There was no Conner there. There was only a small, outwardly undamaged shell of a little boy who yesterday fell through the thin ice of a small pond, and was trapped beneath it for an unknown duration. That his body continues to function is only due to the heroic efforts of the man and his friend at whose house Connor had been left while his mother went to her second day at a new, badly needed job. Jerry and Badger beat their way through the ice with their fists, their knees, their feet, smashing away at it until they were able to dive in and pull his lifeless form from the pond. They administered CPR and mouth to mouth until the EMTs arrived and took him to the nearest trauma center. Then, they stood by while the police interviewed them and considered whether or not someone should be arrested for neglectful homicide.

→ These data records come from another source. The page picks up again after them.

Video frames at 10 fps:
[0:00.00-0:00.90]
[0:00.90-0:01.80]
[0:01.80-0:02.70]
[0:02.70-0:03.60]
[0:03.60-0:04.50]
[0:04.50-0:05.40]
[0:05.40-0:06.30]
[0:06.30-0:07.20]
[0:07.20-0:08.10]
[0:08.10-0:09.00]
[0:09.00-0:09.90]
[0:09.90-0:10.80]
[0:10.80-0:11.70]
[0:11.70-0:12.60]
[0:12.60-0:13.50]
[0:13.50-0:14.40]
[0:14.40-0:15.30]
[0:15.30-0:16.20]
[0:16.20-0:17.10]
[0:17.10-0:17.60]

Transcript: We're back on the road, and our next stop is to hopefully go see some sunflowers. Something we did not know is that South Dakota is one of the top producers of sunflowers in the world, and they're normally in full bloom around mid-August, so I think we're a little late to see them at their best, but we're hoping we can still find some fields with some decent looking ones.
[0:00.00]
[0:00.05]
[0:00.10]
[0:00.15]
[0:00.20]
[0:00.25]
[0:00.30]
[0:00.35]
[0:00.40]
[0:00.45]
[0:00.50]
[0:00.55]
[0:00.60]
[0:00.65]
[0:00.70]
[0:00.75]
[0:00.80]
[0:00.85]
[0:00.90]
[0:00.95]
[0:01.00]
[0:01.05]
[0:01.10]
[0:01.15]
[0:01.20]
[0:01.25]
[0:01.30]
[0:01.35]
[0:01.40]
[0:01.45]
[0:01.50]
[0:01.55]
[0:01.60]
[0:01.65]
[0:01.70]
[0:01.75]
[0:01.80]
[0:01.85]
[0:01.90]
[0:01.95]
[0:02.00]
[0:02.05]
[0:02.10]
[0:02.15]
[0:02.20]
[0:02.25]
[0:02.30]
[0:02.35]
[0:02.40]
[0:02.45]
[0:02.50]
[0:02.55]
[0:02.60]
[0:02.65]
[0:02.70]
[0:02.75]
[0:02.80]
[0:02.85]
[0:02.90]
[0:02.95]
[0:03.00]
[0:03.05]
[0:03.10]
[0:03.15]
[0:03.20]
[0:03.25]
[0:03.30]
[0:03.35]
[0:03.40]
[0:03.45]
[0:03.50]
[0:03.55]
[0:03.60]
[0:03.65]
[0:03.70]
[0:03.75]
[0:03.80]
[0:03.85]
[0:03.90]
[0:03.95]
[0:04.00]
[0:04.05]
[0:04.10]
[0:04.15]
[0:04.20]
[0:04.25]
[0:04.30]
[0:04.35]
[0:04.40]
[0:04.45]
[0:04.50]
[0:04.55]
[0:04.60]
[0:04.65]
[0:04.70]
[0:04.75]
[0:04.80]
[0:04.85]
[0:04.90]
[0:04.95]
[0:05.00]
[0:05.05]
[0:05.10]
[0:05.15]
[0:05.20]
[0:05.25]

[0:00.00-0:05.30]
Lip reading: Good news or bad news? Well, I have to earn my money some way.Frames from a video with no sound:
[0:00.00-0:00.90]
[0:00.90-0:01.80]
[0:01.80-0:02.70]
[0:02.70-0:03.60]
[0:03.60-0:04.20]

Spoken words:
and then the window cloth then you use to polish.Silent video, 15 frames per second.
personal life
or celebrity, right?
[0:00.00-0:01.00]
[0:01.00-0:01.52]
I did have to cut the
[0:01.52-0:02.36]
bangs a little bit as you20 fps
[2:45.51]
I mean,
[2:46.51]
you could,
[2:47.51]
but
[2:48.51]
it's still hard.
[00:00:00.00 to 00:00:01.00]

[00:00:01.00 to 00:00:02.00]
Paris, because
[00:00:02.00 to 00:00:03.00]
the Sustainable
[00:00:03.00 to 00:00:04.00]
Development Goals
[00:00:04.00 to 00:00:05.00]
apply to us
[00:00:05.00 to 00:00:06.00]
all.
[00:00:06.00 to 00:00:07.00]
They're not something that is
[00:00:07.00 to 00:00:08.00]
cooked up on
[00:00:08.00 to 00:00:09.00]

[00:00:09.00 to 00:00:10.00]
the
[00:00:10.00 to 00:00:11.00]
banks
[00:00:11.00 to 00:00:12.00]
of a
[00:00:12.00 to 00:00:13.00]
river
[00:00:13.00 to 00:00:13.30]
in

Those men now suffer horrific, undeserved, self-imposed guilt, constantly questioning how they could have prevented it, what they could have done better, sooner. Jerry's own two year old was the one who alerted them that "Conner is under the water". The children had wandered off together from an outdoor gathering of friends, somehow escaping the confines of a six foot chain link fence that not even the family dog could circumvent. It was that same two year old who, upon seeing the men working to revive him, looked at his approaching, terrified mother and said, "Conner's dead..."

Indeed, a whole family, a whole community of which I am a part is now looking inward, and wondering why. When I left, the ICU waiting room at CMH was filled to overflowing with Pagan clergy, friends and family, all trying to support the mother and share the burden of impending loss that the doctors assure us has already occurred.

Sometime, probably in the next day or so, a mother in Kansas City is going to have to make some terrible, terrible choices, as doctors pronounce Conner brain dead and incapable of surviving without life support. That mother is my friend. I am kin in spirit with her because of my own son's time spent in that same hospital some thirteen years ago. I know what she is going through, and I know that I was favored with a miracle in that my own son, while handicapped, is still with us.

How I wish I could conjure that same miracle for Conner. How I wish I could tell him to go ahead and run, jump, scream...break something.